Red Angus
- Cow and calf
- Cow and calf in Oregon
- Conservation status: FAO 2007: not at risk
- Other names: Angus Rojo; Rdeci Angus;
- Country of origin: Australia; United States;
- Distribution: Australia; Canada; Cuba; Ecuador; Panama; Peru; Slovenia; United States;
- Use: beef

Traits
- Weight: Male: 900 kg; Female: 635 kg;
- Coat: red
- Horn status: polled

= Red Angus =

International breed of beef cattle

Cow in Gloucester

The Red Angus is an international breed of beef cattle characterised by a reddish-brown coat colour. It derives from the Scottish Aberdeen Angus population and is identical to it in all but coat colour. Red Angus are registered separately from black Angus cattle in Australia, Canada, and the United States.

== History ==

The Scottish Aberdeen Angus is usually black, but red individuals occur; this may be the consequence of cross-breeding in the eighteenth century of the small Scottish cattle with larger English Longhorn stock, aimed at increasing their draught power.

In 1890 there were 22 red-coated cattle among the 2700 head registered in the herd-book of the American Angus Association. From 1917 these red individuals could no longer be registered; some were exported to Brazil from about 1936. In the 1940s there were two herds in Texas; one was dispersed and the other was exported to Argentina.

From about 1945, further herds consisting only of red-coated stock were formed. In 1954 a breeders' association, the Red Angus Association of America, was established at a meeting in Fort Worth, Texas. The registered population in 2008 numbered about 47000 head, making it the fifth beef breed by number in the United States; American Angus, Charolais, Hereford and Simmental were more numerous.

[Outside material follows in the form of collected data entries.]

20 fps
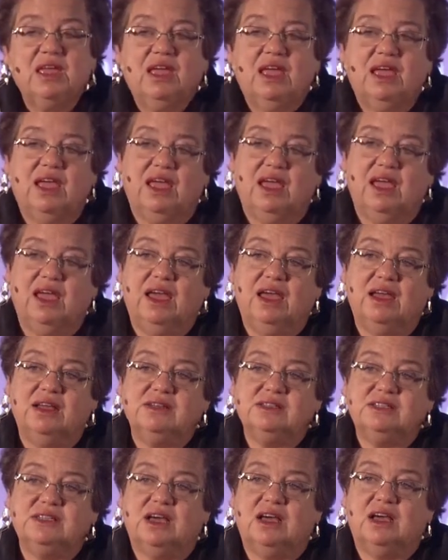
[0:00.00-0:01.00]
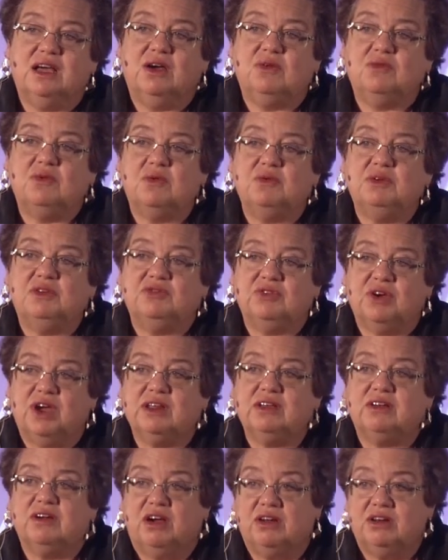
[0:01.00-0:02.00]
And uh, what we try to
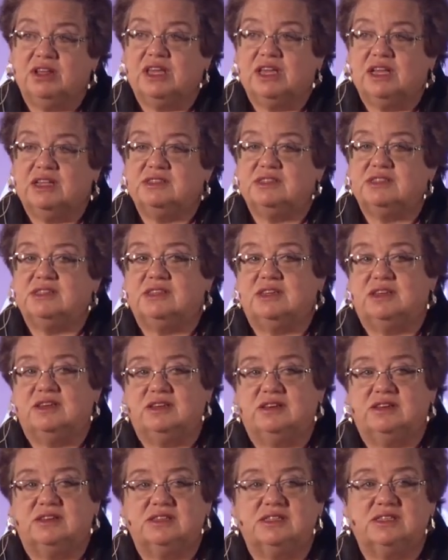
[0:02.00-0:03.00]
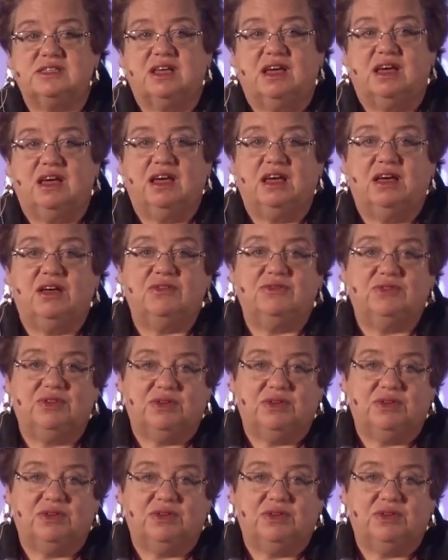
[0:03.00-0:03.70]
guard against is uh,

In Australia, breeders of the red variant proposed a scheme for registration of their stock with the Angus Society of Australia; it was not accepted, and in 1970 they formed the Red Angus Society of Australia.

The Red Angus is reported to DAD-IS by Australia, Cuba, Ecuador, Panama, Peru, Slovenia and the United States; its global conservation status is "not at risk".

== Use ==

The Red Angus is a beef breed, and is reared only for that purpose. Comparative trials have not identified any difference of commercial significance between it and the American Angus. Bulls have been used as sires for cross-breeding. The Red Angus is a parent breed to the Regus (cross-breeding with Hereford) and to the RX3 (a mixture of Hereford, Red Angus and Red Holstein).